En sus excursiones a Reykjavik, Símon descubrió algo que necesitó cierto tiempo para asimilar, y que nunca llegó a comprender plenamente. En casa, Grímur era taciturno, irritable y violento. No toleraba que se le dirigiera la palabra. Utilizaba muchos tacos al hablar y acostumbraba a insultar a sus hijos y a su mujer; les hacía satisfacer cada uno de sus caprichos, y ay de ellos si no lo hacían. Pero al relacionarse con los demás, parecía que el monstruo hubiera cambiado de piel y se hubiera convertido en otra persona. En las primeras excursiones Símon pensó que vería a Grímur tal como se comportaba en casa, dedicándose a soltarle improperios a la gente y peleándose. Pero no fue así; más bien sucedió todo lo contrario. De repente, quería agradar a todos. Hablaba encantado con el tendero y hacía reverencias y cedía el paso cuando entraba alguien en la tienda y los trataba de usted. Incluso sonreía. Saludaba con un apretón de manos. A veces se encontraba con alguien a quien conocía de tiempo atrás y reía a carcajadas, con una risa alegre en vez de aquella risa extraña, seca y ronca que emitía en ocasiones cuando ultrajaba a su madre. Los hombres señalaban a Símon, y Grímur le ponía una mano encima de la cabeza y decía que era hijo suyo, sí, y qué grande estaba ya. Símon se inclinaba al principio, como esperando un golpe, y Grímur hacía broma.

Símon necesitó tiempo para comprender la duplicidad de su padre. No conocía aquella faceta suya. No entendía cómo podía ser de una forma en casa y de otra completamente distinta en cuanto ponía un pie fuera. No comprendía cómo Grímur podía adular y mostrarse humilde, hacer reverencias y tratar de usted a los demás si él era más poderoso que los cielos y tenía una autoridad ilimitada sobre la vida y la muerte. Cuando Símon habló de estas cosas con su madre, ella sacudió cansinamente la cabeza y le dijo, como siempre, que tuviera cuidado de no hacerle enfadar.

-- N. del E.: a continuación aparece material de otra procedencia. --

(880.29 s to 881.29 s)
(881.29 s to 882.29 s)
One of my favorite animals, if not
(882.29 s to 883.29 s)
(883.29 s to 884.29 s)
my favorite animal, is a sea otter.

Porque no importaba que fuera Símon, Tómas o Mikkelína quien hiciera saltar la chispa: Grímur siempre la tomaría contra ella.

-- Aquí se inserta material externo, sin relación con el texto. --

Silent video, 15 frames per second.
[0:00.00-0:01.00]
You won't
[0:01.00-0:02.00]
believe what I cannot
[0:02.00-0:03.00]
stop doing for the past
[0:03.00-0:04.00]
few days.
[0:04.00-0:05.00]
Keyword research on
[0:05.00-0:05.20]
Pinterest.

A veces pasaban meses entre una agresión y otra, incluso un año, pero no cesaban, y en ocasiones el intervalo era menor. Semanas. Su virulencia variaba. Era un golpe que llegaba de la nada, en ocasiones una cólera incontrolable; entonces arrojaba a la madre al suelo y la emprendía a patadas.

No era sólo la violencia física la maldición que se cernía sobre la familia y el hogar. Sus insultos podían tener el mismo efecto que un latigazo en el rostro. Despreciaba a Mikkelína, esa miserable inválida. Se burlaba de Tómas porque seguía mojando las sábanas por las noches. Y Símon era un vago de mil demonios. Todos intentaban cerrar los oídos.

A Grímur le daba igual que sus hijos lo viesen arremeter contra su madre, denigrarla con palabras que herían como navajas.

En los intervalos se preocupaba de ellos poco o nada. En general, hacía como si no existieran. En ocasiones se ponía a jugar con los chicos, e incluso dejaba ganar a Tómas. Algunas veces, los domingos, se iban todos a dar un paseo a pie hasta Reykjavik y les compraba golosinas. Unas cuantas veces, dejó incluso que los acompañara Mikkelína, y les organizaba el transporte en el camión del carbón para que no tuvieran que cargarla colina arriba. En aquellas excursiones, infrecuentes, ya que podía transcurrir un largo tiempo de una a otra, Símon veía a su padre casi como un ser humano. Casi como un padre.

En las escasas ocasiones en que Símon no veía a su padre como un déspota, le parecía misterioso e incomprensible. Era capaz de sentarse a la mesa de la cocina y tomar café y observar a Tómas jugar en el suelo, y pasaba la palma de la mano por la superficie de la mesa y le pedía a Símon, que iba a salir de casa cruzando la cocina, que le diera más café. En una ocasión, mientras éste le echaba el café en la taza, dijo:

– Me pongo tan furioso cuando lo pienso…

Símon se detuvo con la cafetera en las manos y se quedó en silencio a su lado.

– Me pongo furioso -dijo pasando la mano por la mesa.